Greece is another country that could soon be receiving the F-35s. While plans to procure the jet were already in place before the conflict in Ukraine, the sale had not been confirmed by the US. On March 5, Greece’s Defense Minister Nikos Panagiotopoulos confirmed the US “was interested” in selling the jet to Greece. He also added that the country will be ramping up a long-standing program to upgrade the Hellenic Air Force’s older General Dynamics F-16 fighter jets. Additionally, the Mediterranean country sharply increased its order of Dassault Rafales, adding six planes to its already existing order of 18.
During the first week of the invasion, there was much discussion about Poland also upgrading its F-16s. For a while, the country was offering its Soviet-era MiG-29s in exchange for the latest variant of General Dynamics’ fighter jet, in a rather peculiar scheme to provide Ukraine with combat aircraft. The scheme failed, likely, at least in part, because the F-16 production line is already overstretched.
This was underscored on March 10, 2022, when The Ministry of Defence of the Slovak Republic announced that the country’s order of F-16s, scheduled to arrive in early 2023, will be delayed by at least a year.
However, an even bigger blow was received by the FCAS, the pan-European program to develop a joint sixth-generation fighter jet. As the war in Ukraine has spurred the continent to increase its defense spending, the FCAS stalled once again, with its two participants, Airbus and Dassault, unable to agree on the details of the development.
However, another pan-European program, Eurodrone, has advanced, as the contract to produce the aircraft was finally signed on February 24, coinciding with the first day of the invasion.
While likely not connected to the war and the rise in spending, the Eurodrone contract underscores the increase in focus that European powers were placing on unmanned aerial vehicles.
A number of countries proclaimed interest in the combat capabilities provided by drones. The Baltic states led the charge, with Lithuania doubling down on its earlier unsuccessful attempts to purchase American combat drones, and Latvia advancing its deal with Turkey for a shipment of Bayraktar TB2s.

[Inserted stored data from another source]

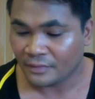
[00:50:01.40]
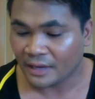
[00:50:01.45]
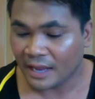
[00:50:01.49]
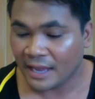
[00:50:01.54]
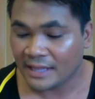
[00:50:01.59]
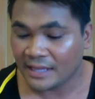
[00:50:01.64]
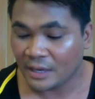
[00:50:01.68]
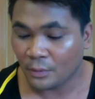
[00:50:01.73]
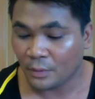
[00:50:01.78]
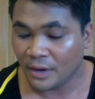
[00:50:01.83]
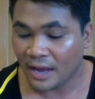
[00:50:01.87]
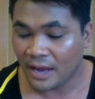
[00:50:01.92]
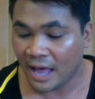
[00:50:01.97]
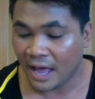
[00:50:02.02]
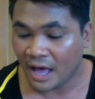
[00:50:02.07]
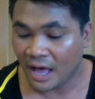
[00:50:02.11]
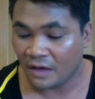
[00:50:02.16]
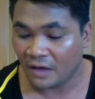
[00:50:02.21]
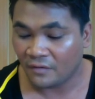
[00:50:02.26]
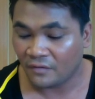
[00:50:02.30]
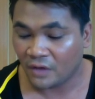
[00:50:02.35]
And then we
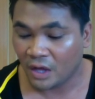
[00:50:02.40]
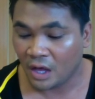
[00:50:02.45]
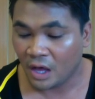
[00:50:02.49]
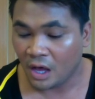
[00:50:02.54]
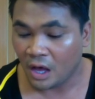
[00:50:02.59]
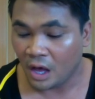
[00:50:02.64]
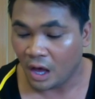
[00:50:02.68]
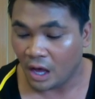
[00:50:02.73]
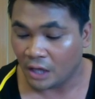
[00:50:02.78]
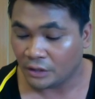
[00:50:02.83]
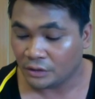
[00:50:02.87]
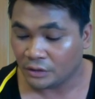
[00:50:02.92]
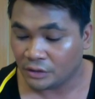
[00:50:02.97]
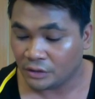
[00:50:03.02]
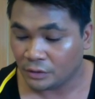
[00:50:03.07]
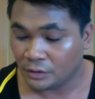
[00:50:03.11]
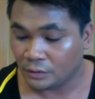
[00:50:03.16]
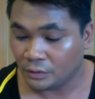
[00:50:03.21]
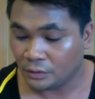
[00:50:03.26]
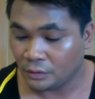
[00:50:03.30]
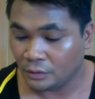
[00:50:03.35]
have
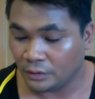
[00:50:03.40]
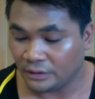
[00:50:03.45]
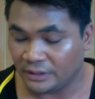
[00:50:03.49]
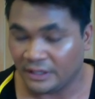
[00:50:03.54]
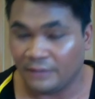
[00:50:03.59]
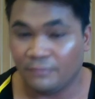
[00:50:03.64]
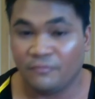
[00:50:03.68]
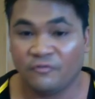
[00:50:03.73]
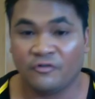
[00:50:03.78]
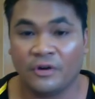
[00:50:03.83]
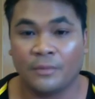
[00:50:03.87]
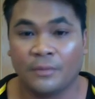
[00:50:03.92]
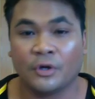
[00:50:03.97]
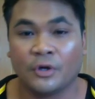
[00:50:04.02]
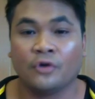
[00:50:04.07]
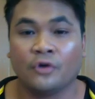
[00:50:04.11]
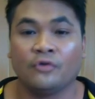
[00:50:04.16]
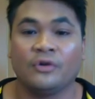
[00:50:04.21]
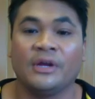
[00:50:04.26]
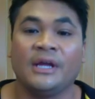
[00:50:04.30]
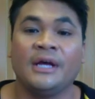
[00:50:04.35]
Eunsu Lim from
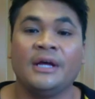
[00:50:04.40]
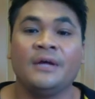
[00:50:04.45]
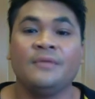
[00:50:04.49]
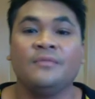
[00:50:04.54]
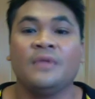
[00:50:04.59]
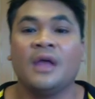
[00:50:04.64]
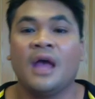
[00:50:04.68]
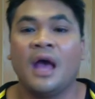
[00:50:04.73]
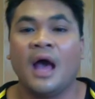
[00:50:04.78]
Korea.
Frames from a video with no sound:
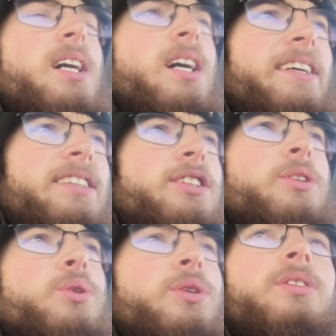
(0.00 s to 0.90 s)
high
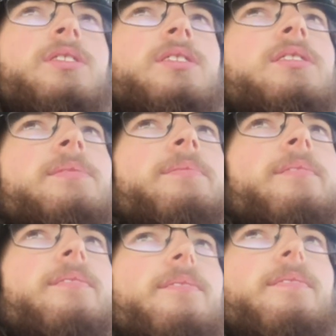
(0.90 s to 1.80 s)
school.
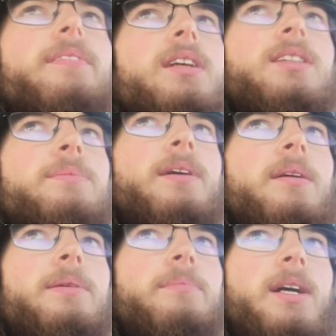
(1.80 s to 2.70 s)
It's
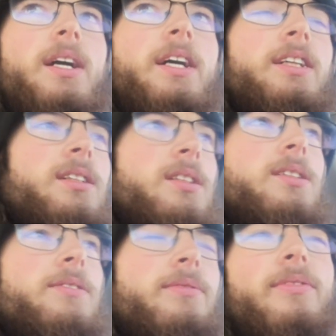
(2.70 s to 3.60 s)
probably my
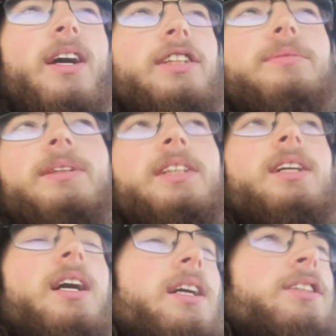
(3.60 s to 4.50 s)
freshman
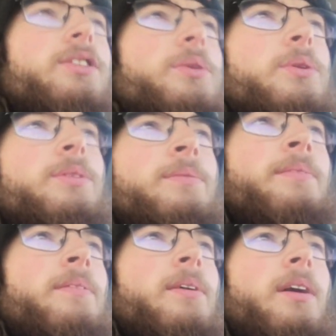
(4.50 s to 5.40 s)
year of high school.
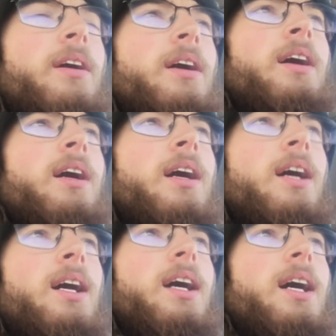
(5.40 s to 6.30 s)

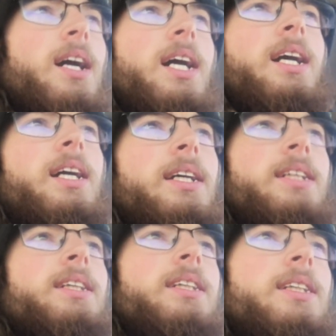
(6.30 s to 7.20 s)

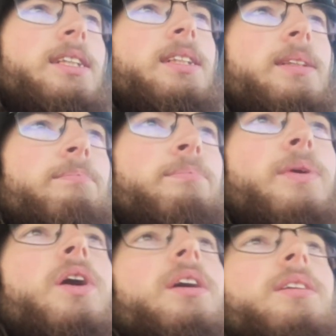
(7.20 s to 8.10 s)
I
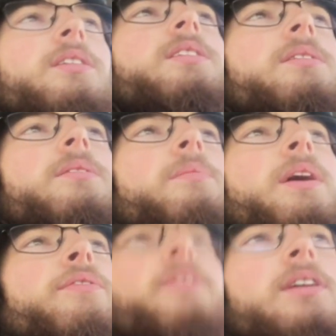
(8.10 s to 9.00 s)
bought
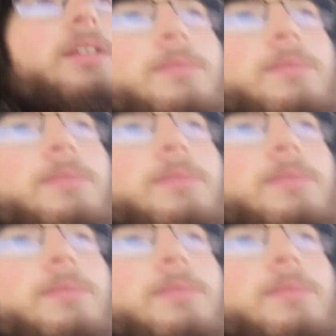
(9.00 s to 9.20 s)
my first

While Poland’s efforts to hasten F-16 deliveries stalled, another of the country’s efforts, to speed-up the procurement of US-made MQ-9 Reaper drones, was accelerated during the first few days of March.
Meanwhile, Romania signed a €300 million deal with Israel to procure an unspecified number of drones for the Romanian Air Force, citing tensions in the region.
In addition to these developments, a slew of European countries, including the Netherlands, Lithuania, Finland, and France, have purchased various anti-drone systems to combat the threat of enemy UAVs, whose effectiveness was once again proven in Ukraine.
In addition, Spain and Czechia have placed additional orders for armed helicopters, with the latter stating that the situation in Ukraine proved there was a greater need for the machines. Furthermore, the conflict seemed to have spurred the Franco-Spanish program to upgrade its Eurocopter Tiger attack helicopters to MkIII standard, a development that was not expected to happen before 2023.
While it is no surprise that the outbreak of the largest conflict in Europe since the Second World War has prompted an unprecedented rise in defense spending, the emphasis on air defense is clear. And it will only continue to increase from here, as more and more armed forces decide what to do with their ever-expanding budgets.